The importance of the efforts of the Drug Enforcement Commission (DEC)
to rid our society of illicit drugs cannot be over-emphasised.

The zeal with which the commission has gone about carrying out its
duties right across the land is highly commendable.

But the commission might be missing something in its pursuit of the
rural growers of the cannabis. The drug barons are here in the urban
areas.

These are the people who encourage the poor villagers to cultivate
these dangerous crops in large quantities which they buy at very low
prices, export and amass massive profits.

To them, every sale must rake in good profits. These are the people
who walk around scot-free and yet they are building mansions, driving
expensive cars and generally living well.

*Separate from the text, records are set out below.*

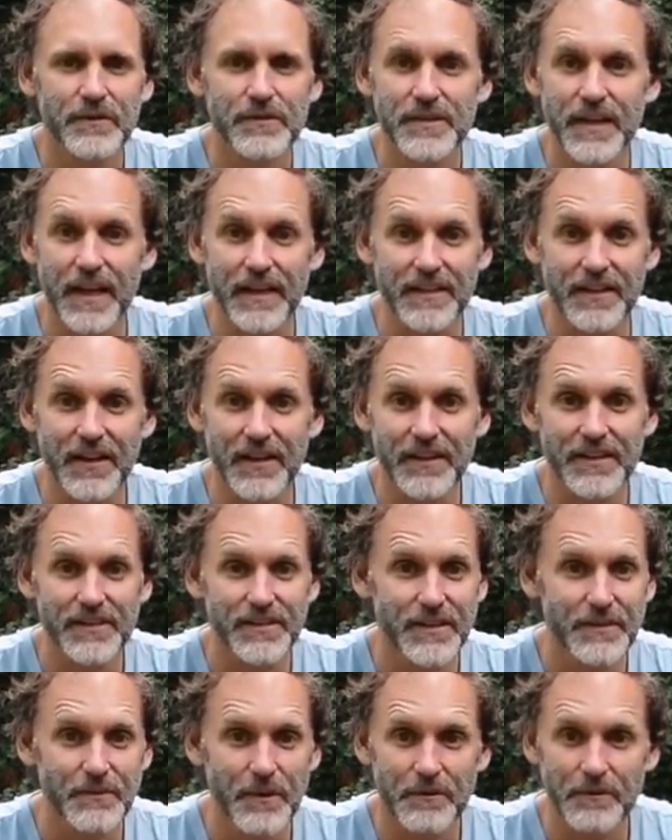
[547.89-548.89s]

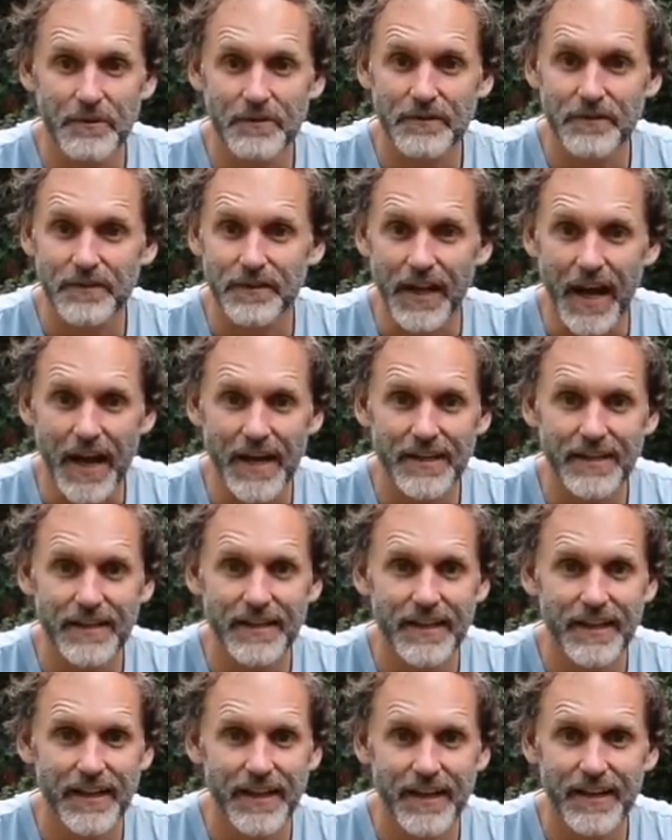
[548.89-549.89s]
Technology, what we've created
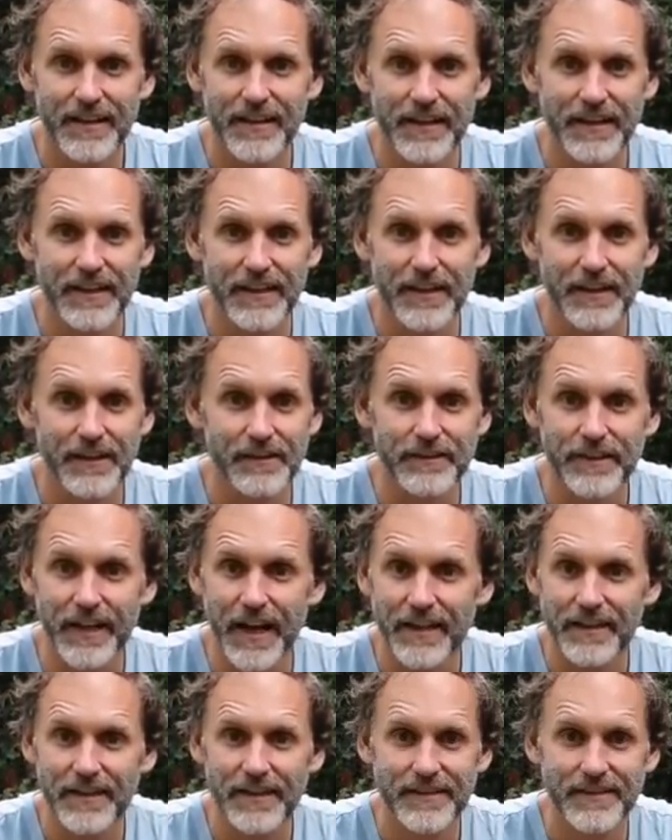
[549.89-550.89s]
here, like you can
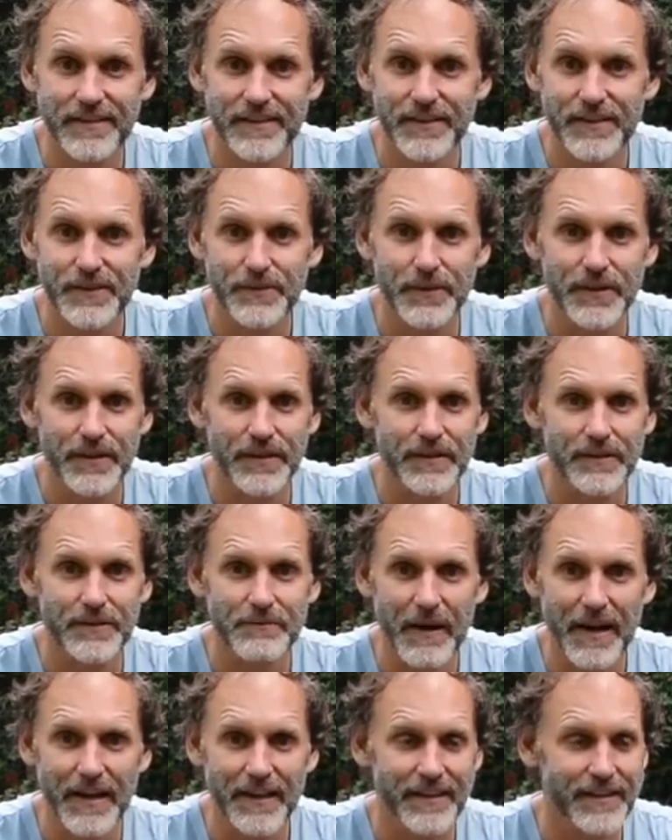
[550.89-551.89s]
create things in this world,
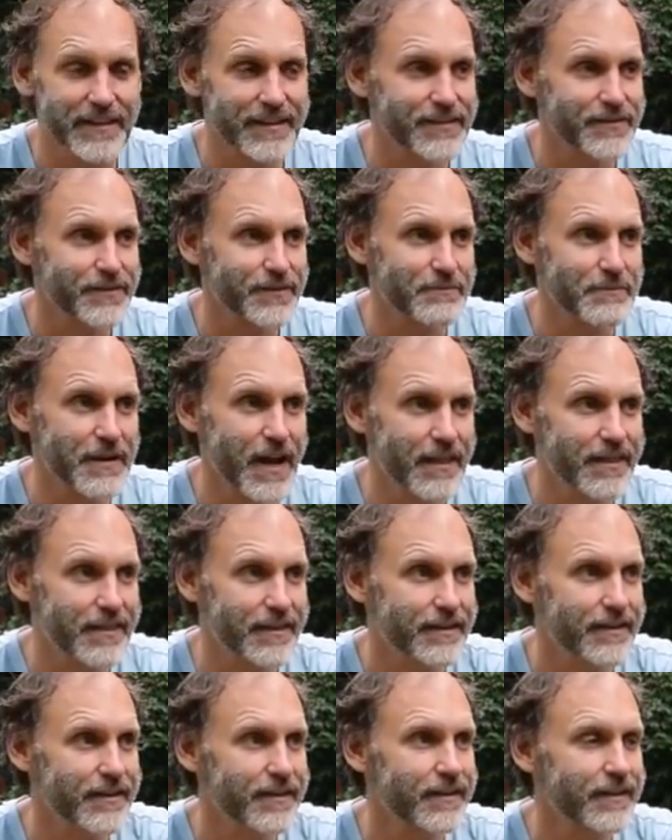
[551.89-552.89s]
make things from
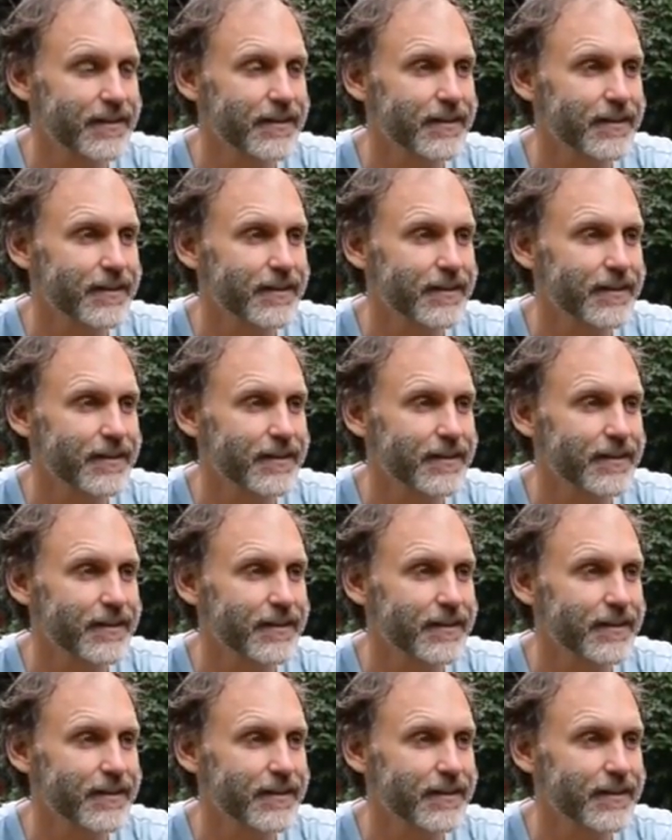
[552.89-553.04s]
nothing.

These are the people that our DEC should target, those lavishly living
it up but whose source of income is shrouded in mystery.

These big-time dealers have the money and the connections, at home and
abroad, to always keep a step of ahead of the law.

These are the people that the DEC should move against without fear or
favour.

Our villagers do not have contacts to sell cannabis for the big money
that it fetches beyond our borders and few of them hold passports but
they are used by those at the top of the chain and paid peanuts for
the huge risk they take.

And because of the high poverty levels in our rural areas, the poor
villagers are left with no option but to risk their lives by
cultivating the wrong crop.

It would be appropriate for DEC to first start a vigorous educational
campaign to educate the poor villagers about the dangers to themselves
and their communities of growing cannabis.

This exercise should be conducted in conjunction with the ministry of
Agriculture whose officials should explain the benefits of growing
more acceptable cash crops.

Most (if not all) villagers have been growing cannabis in their
backyards from time immemorial, long before DEC came into being and
told them the crop was harmful to them.

So the best approach is to assist these people understand that even
casual smoking of dagga is dangerous and against the laws of Zambia.

They should be made to understand why cannabis is not quite as
harmless as they think, even if they have been growing and smoking it
for decades.

Chief Chembe and his cannabis-cultivating subjects in Mkushi who fled
their village when DEC officers visited them would appear to be more
in need of education than a stint in the coolers.